■ Recorded information:
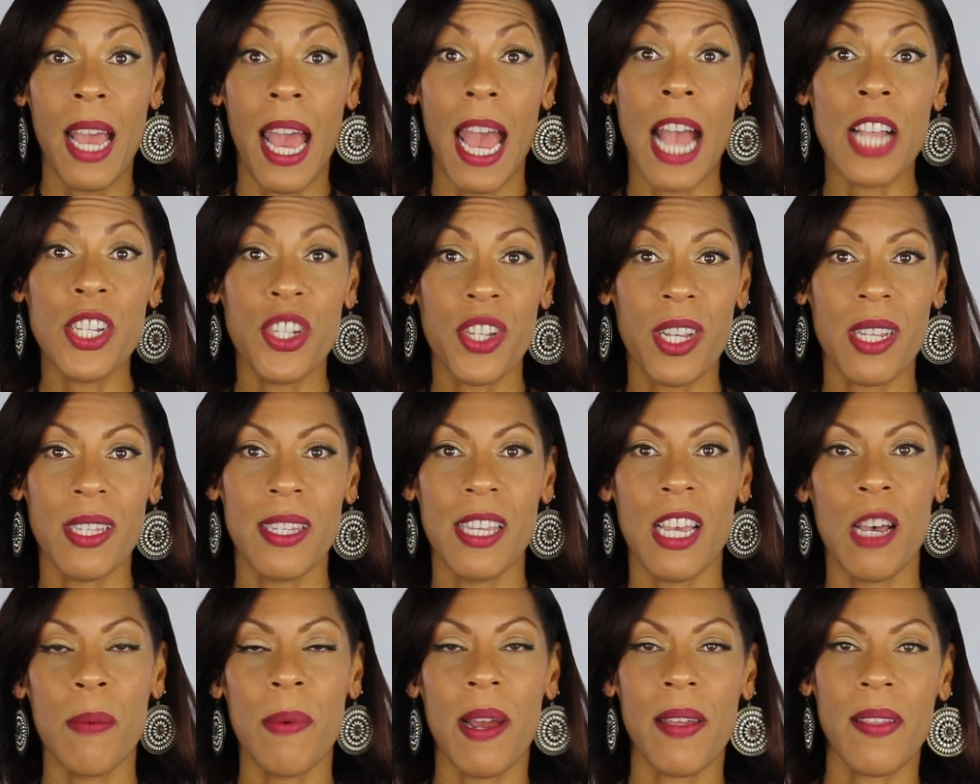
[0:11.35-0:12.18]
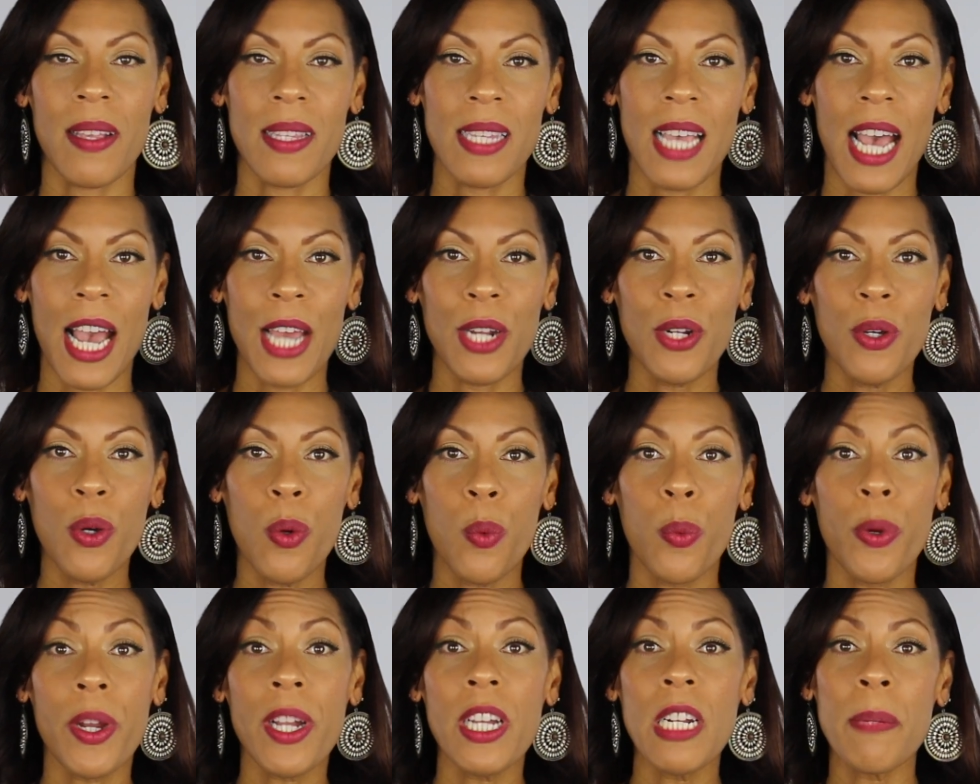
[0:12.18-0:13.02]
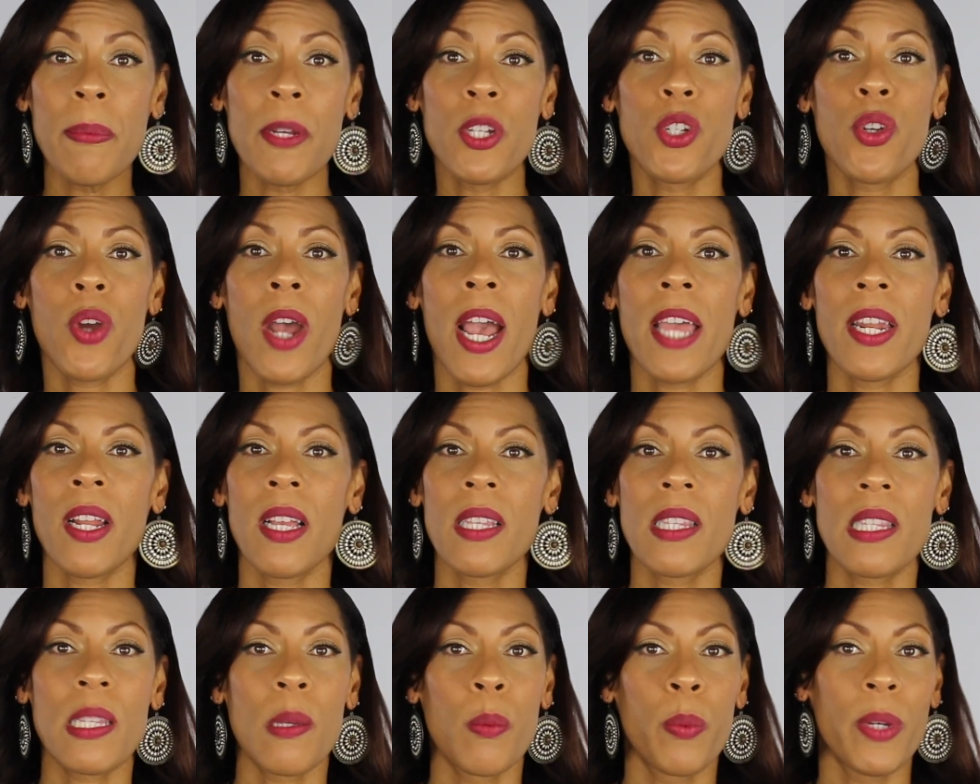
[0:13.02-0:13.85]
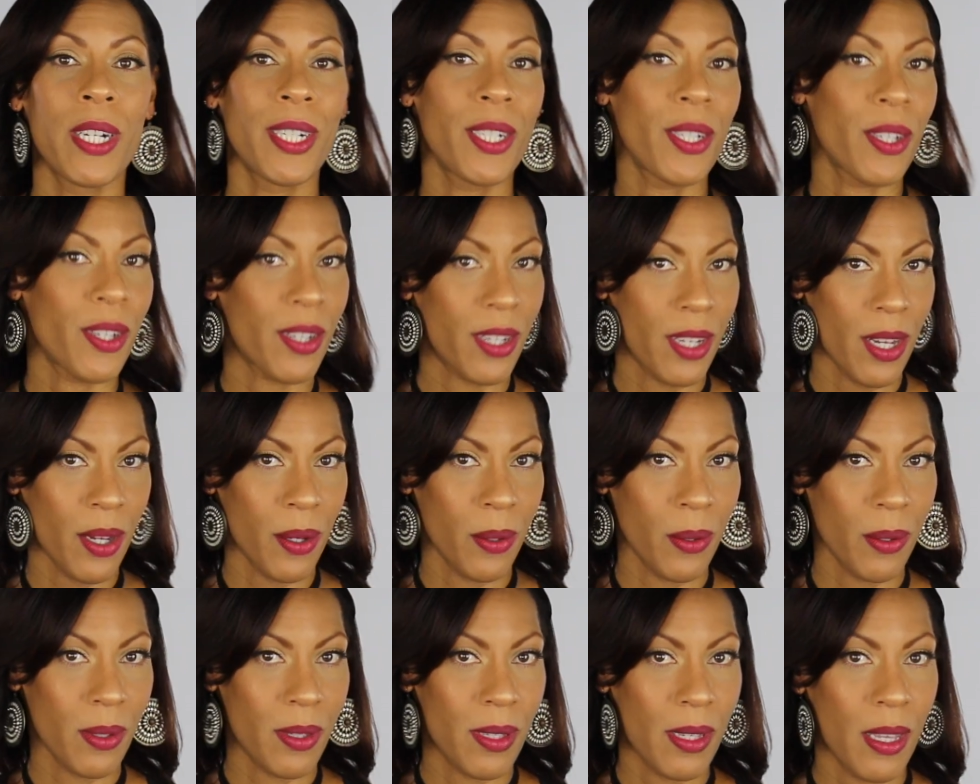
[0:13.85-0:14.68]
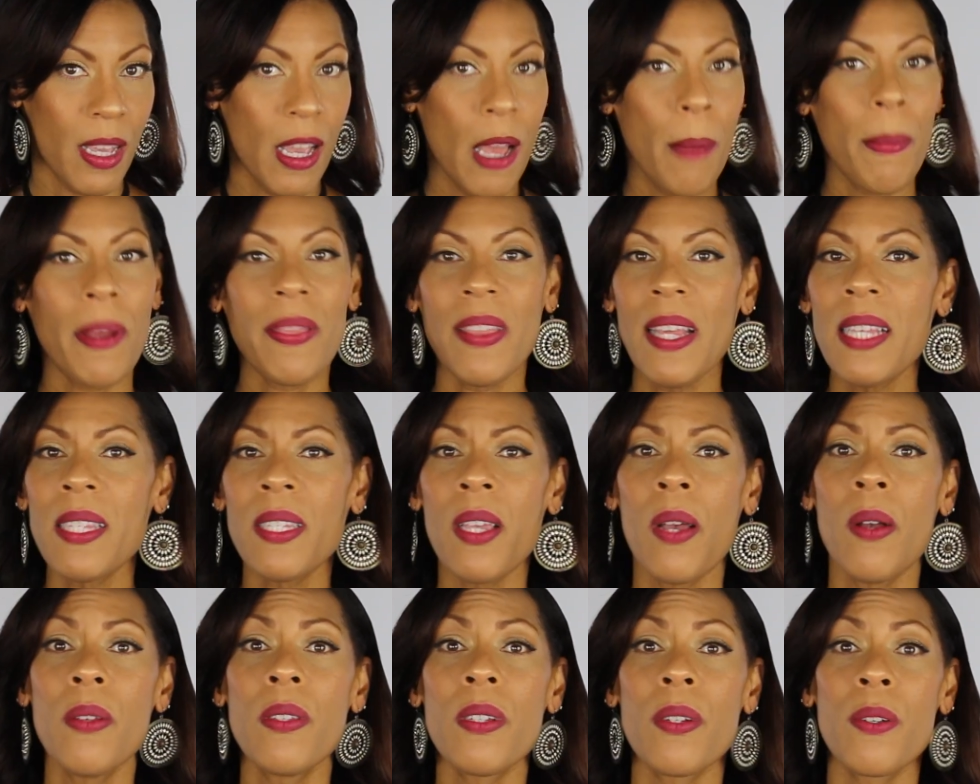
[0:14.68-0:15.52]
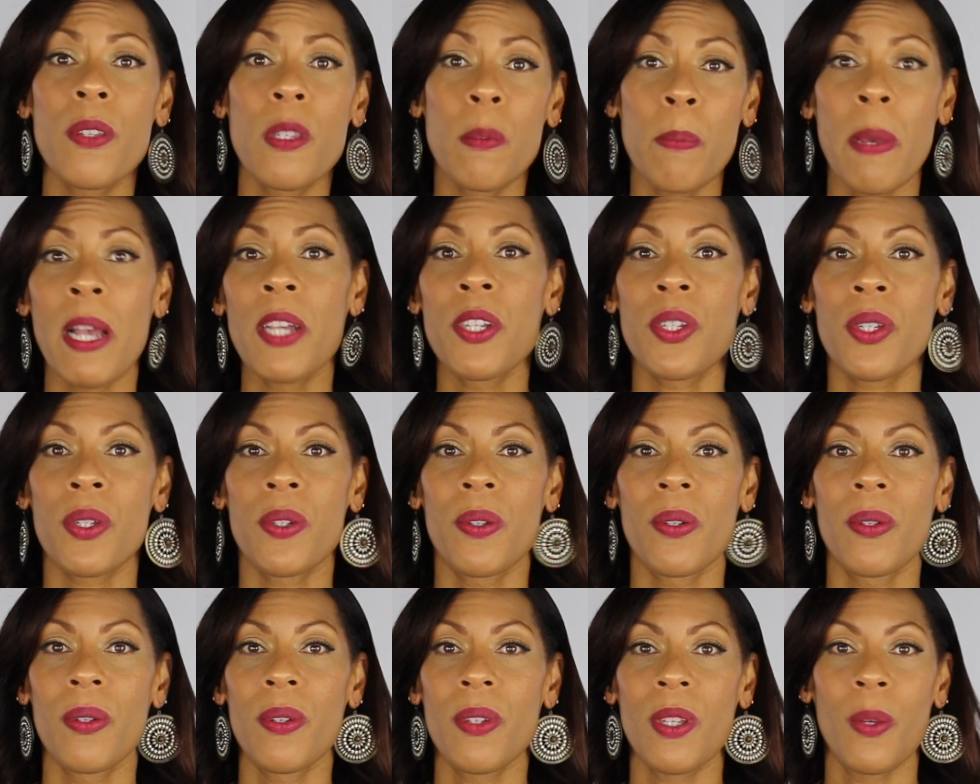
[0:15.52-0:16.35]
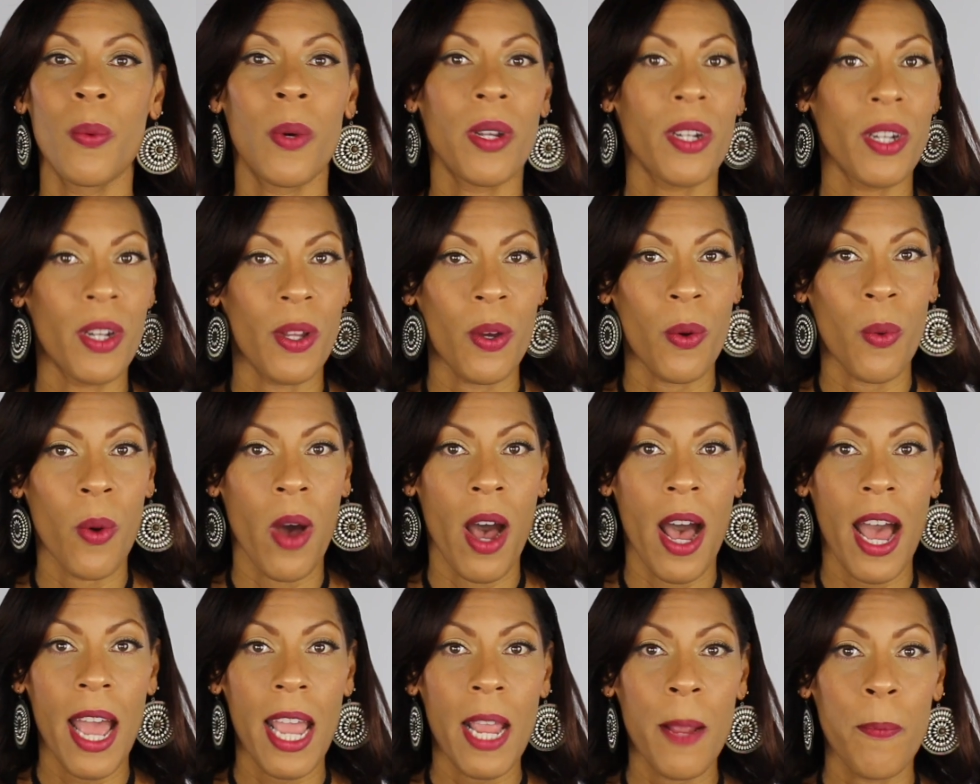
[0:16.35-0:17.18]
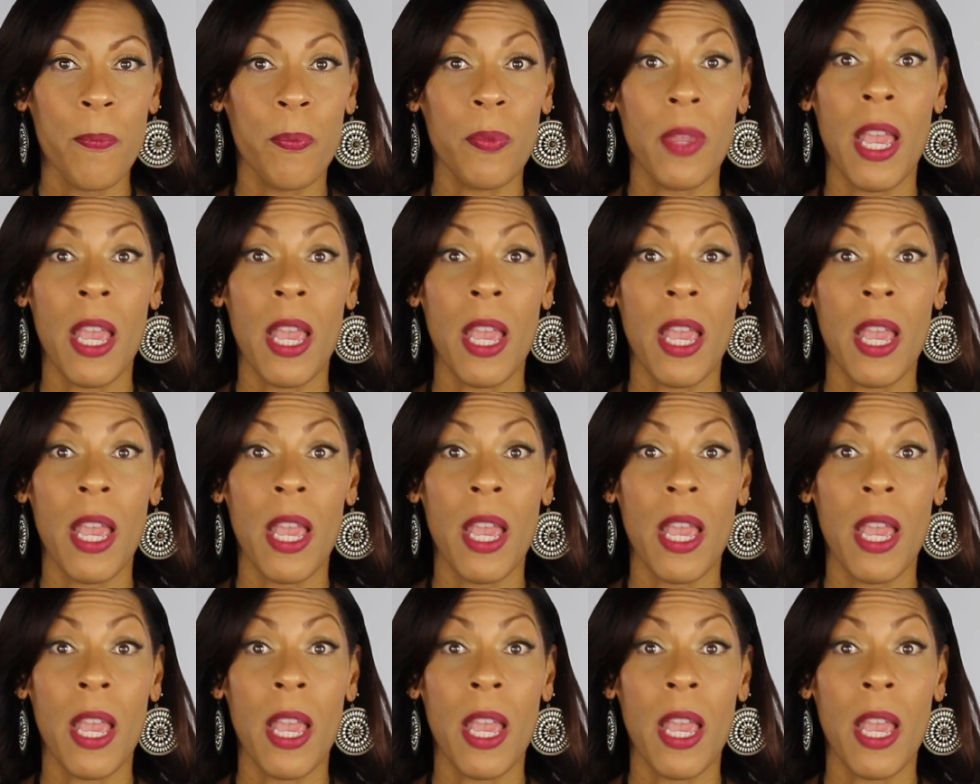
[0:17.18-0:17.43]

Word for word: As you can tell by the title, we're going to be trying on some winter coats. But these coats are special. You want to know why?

---

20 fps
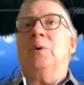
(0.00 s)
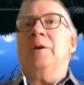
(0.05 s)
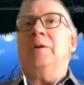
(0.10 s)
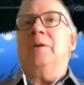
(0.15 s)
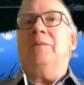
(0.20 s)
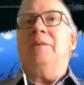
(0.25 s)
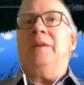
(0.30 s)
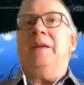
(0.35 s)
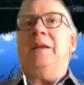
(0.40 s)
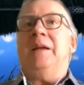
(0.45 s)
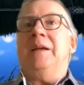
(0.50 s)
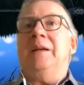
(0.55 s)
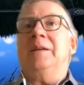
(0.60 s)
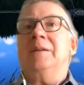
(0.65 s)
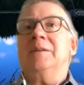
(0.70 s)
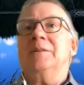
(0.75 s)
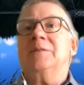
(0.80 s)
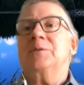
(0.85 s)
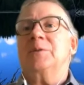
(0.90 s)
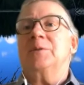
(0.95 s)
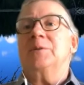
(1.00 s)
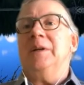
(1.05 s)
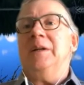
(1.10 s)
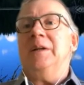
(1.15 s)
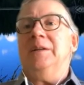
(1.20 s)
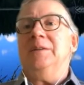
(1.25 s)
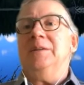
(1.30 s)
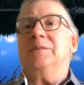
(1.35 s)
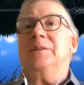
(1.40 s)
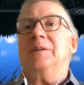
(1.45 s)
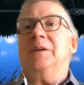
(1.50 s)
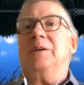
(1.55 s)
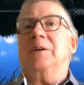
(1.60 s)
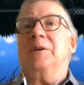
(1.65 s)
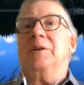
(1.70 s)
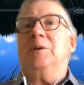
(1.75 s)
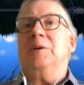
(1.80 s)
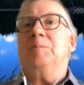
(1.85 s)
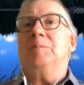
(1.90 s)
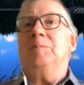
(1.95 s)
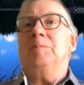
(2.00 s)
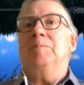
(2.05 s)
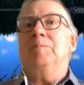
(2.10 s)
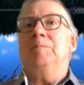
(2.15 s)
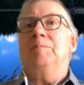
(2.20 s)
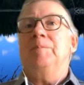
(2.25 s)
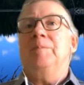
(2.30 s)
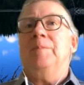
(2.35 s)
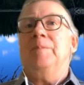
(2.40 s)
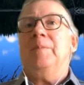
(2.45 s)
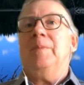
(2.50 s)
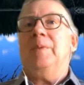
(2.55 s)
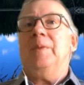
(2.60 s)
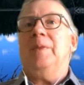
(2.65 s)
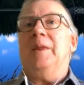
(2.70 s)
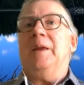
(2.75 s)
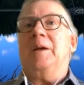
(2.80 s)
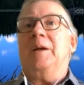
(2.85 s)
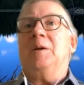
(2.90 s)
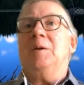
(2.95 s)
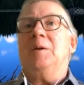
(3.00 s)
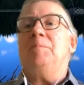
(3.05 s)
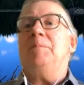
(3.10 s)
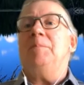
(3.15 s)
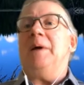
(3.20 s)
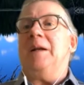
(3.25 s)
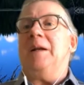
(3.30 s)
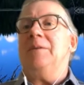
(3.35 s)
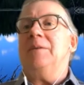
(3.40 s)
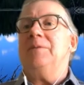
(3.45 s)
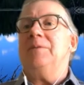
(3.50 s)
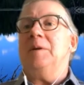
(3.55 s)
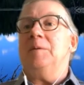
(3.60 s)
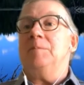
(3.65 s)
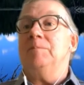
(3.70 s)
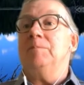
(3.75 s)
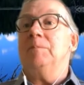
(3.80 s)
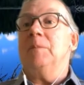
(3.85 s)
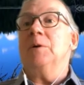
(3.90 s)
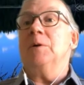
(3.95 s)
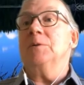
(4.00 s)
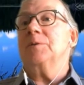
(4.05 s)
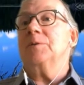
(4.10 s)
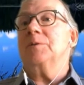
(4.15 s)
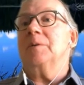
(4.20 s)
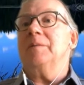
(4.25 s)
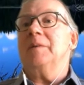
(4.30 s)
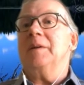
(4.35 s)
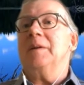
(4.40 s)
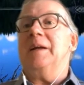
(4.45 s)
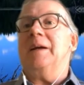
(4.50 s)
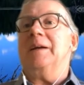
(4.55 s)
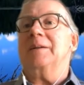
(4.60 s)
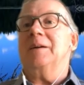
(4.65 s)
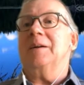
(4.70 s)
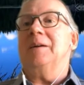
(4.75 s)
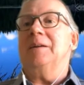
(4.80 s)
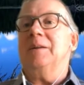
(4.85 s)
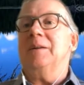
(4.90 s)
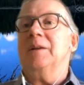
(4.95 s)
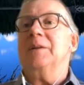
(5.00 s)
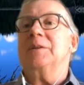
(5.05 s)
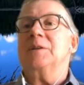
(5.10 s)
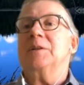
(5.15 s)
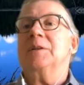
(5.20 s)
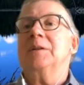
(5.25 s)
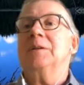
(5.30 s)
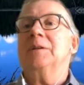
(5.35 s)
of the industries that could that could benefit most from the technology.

■ Requirement: Now transcribe the lines above exactly, starting at the line containing "[0:11.35-0:12.18]" and ending at the line containing "Word for word: As", both lines included, pictures excluded.

■ Result below:
[0:11.35-0:12.18]
[0:12.18-0:13.02]
[0:13.02-0:13.85]
[0:13.85-0:14.68]
[0:14.68-0:15.52]
[0:15.52-0:16.35]
[0:16.35-0:17.18]
[0:17.18-0:17.43]

Word for word: As you can tell by the title, we're going to be trying on some winter coats. But these coats are special. You want to know why?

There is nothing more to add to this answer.